‘The Throne’, the infamous 20-feet tall stainless steel barstool that’s been proposed for Grattan Quay, has got a lot of people taking about public art in Waterford this past week.

But irrespective on what one makes of a Gulliver-sized seat with bottles crowning it potentially welcoming visitors to our city, the discussion it has catalysed cannot be viewed as a bad thing. It proves that art matters – and not just to the artists.

Art is viewed by some as the sole domain of latte sipping intellectuals who like to throw big works like existentialism into conversation. In reality, of course, it’s nothing of the sort.

Waterford and its environs is teeming with artistry, for the very definition of art itself throws up a multitude of options when throwing the door open for debate.

The performance art delivered in Fraher Field last Wednesday night just so happened to transpire on a lush hurling surface, where Waterford and Tipperary’s Under-21s played out a classic.
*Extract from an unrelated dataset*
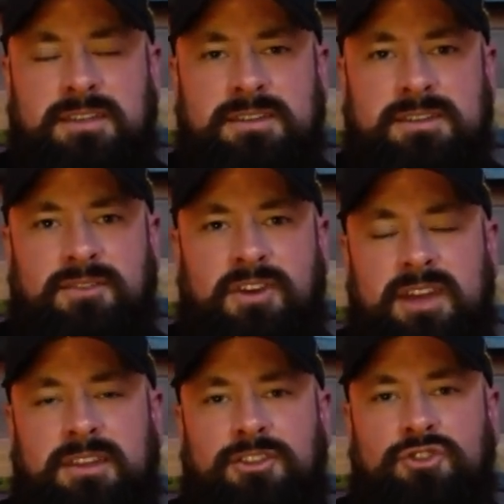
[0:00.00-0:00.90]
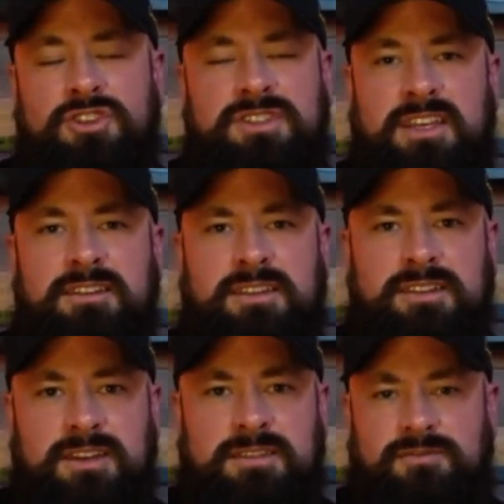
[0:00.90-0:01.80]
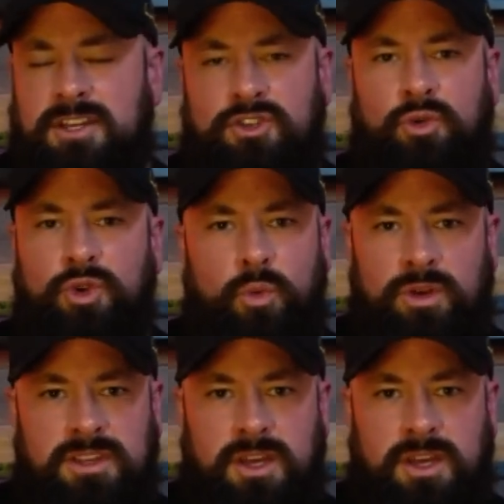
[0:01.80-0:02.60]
is the fact that they're just indecisive. They don't know what they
At its best, the grace and skill produced by a hurler is difficult to surpass in any discipline which embraces athleticism at its core; that the game’s greatest talents are known as ‘stylists’ says it all.

The co-ordination of hand and eye, the combination of brains and brawn and the motivation of jersey and birthplace can produce an irresistible mix. It did that and more last week.

The magnificent jungle creatures created in the Spraoi workshop which recently adorned the city streets for the annual parade were the end product of many voluntary hours of creative effort.

And the people of the region clearly appreciate the effort in equal measure to the end product, as the fantastic crowd which lined the parade route so aptly demonstrated.

Brian Flynn’s ‘Michael Collins’, which has been so well-received in Cork and Dublin, returns to the Opera House on Leeside this weekend for three performances only.

Fusing history with song and movement, Flynn’s show has, to quote one reviewer “blown audiences away”.

Taking one of Ireland’s most famous figures and setting the story of his life to music, with music itself such an intrinsic part of our national DNA, has proven a wonderful success for one of our own.

The production’s success is something that many in Waterford take great pride in, a pride similar to what we reserved for the late Anna Manahan and Larry Fanning.

There’s not a great deal of public art in Waterford, which is regrettable. But what we have and what we may yet have has regularly got the public talking about art and what we feel it ought to symbolise and represent.

As a maritime city, we ought to have a vivid, permanent representation of our past on the riverside, something we could boastfully show off on travel brochures.

An illuminated Viking longship would, one imagines, be a work which no-one could find contentious.

The Tall Ships Race has visited us once and will soon come again, so surely a spectacular floating monument would appropriately commemorate the fleet’s trip up the Estuary.

Ironically, while ‘The Throne’ itself hasn’t met with universal welcome from an aesthetic perspective, Diageo, who have put up most of the money for the piece, did the Quayside a wonderful service three years ago.

The former Cherrys Brewery was replaced by the most spectacular such facility on this island, a sleek, steel clad edifice which can’t have come cheap and suggests its owners are here for the long haul.

By some distance the most impressive new building in the city, it so impressed Iarnród Éireann that they considered a similar design for the revamped Plunkett station directly opposite it. Alas, the recession means we may never see the brewery’s ‘twin’ across the Suir.

While the tone of the debate may have upset some involved in the selection of ‘The Throne’, they should be heartened that the proposal has got people talking about art in Waterford.

One of art’s primary functions is to create discussion and my goodness; it has more than lived up to that billing since Monday week last.

Said Edgar Degas: “Art is not what you see, but what you make others see.”

If that is the case, then Denis O’Connor’s work has got our minds fixed on a lot more than just a plot of concrete on Grattan Quay. Thus, before a veil has been dropped, the artist has succeeded, whether we like the end product or not.